4. Technical architecture

4.1. The current range of JISC funded collections are typically offered through their own Web-based services. Each service offers its own look-and-feel and end-users must learn and interact separately with a different service for each collection in which they have an interest. The situation is made worse because the services may offer a mix of 'discover' and 'access' functionality. In order to move from discovery to access, end-users may be required to navigate across several services manually, transferring information about the resources of interest as they go.

Figure 3 - Current DNER service provision model
Figure 3 - Current DNER service provision model

4.2. The DNER technical architecture provides the framework that allows different services to interact with one another, allowing end-users to move between services in a more streamlined fashion than they are able to currently.

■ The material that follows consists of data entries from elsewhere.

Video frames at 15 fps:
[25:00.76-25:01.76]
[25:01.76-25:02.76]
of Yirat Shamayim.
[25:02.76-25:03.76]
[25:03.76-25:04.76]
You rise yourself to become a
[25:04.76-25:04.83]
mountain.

4.3. In order to develop the framework for a network of co-operating services, a set of shared infrastructure services may be required. Such services (sometimes referred to as middleware) remove the need for content provision services and portals to develop the same functionality independently. Across the current range of JISC funded services there is one such infrastructure service, the authentication and authorisation service offered by the ATHENS access management service.

4.4. The development of the architectural framework and associated shared infrastructure services facilitates the development of the DNER as a coherent whole, rather than as a set of stand-alone services. This study proposes that several new infrastructure services must be developed in order that this can happen: a collection description service, a service description service, one or more resolution services and an institutional profiling service. There will be additional shared services that are desirable including metadata registries, user preferences, thesauri and terminology, ratings and terms and conditions services. However, these are seen as being less critical for the early development of the DNER information environment.

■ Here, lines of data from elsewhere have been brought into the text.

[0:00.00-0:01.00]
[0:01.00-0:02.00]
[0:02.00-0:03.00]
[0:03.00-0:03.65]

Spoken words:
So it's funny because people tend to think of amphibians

4.5. The remainder of this section focuses on two aspects of the architecture in particular: discovery (finding resources across multiple content providers) and access (streamlining access to the appropriate copy of a resource). Detailed information about the protocols and standards described here is available in the DNER Standards and Interoperability Specification [6].

Discover

4.6. In order to allow end-users to discover resources across multiple collections offered though multiple content provision services, those services need to expose metadata for machine to machine (m2m) use. Metadata about the available resources needs to be exposed to facilitate searching, harvesting and alerting.

4.7. Searching involves sending a query from one service (the client) to another service (the server) with results being returned to the client. This must be done in such a way that both the client and the server share an understanding of what the query means and how results are to be structured.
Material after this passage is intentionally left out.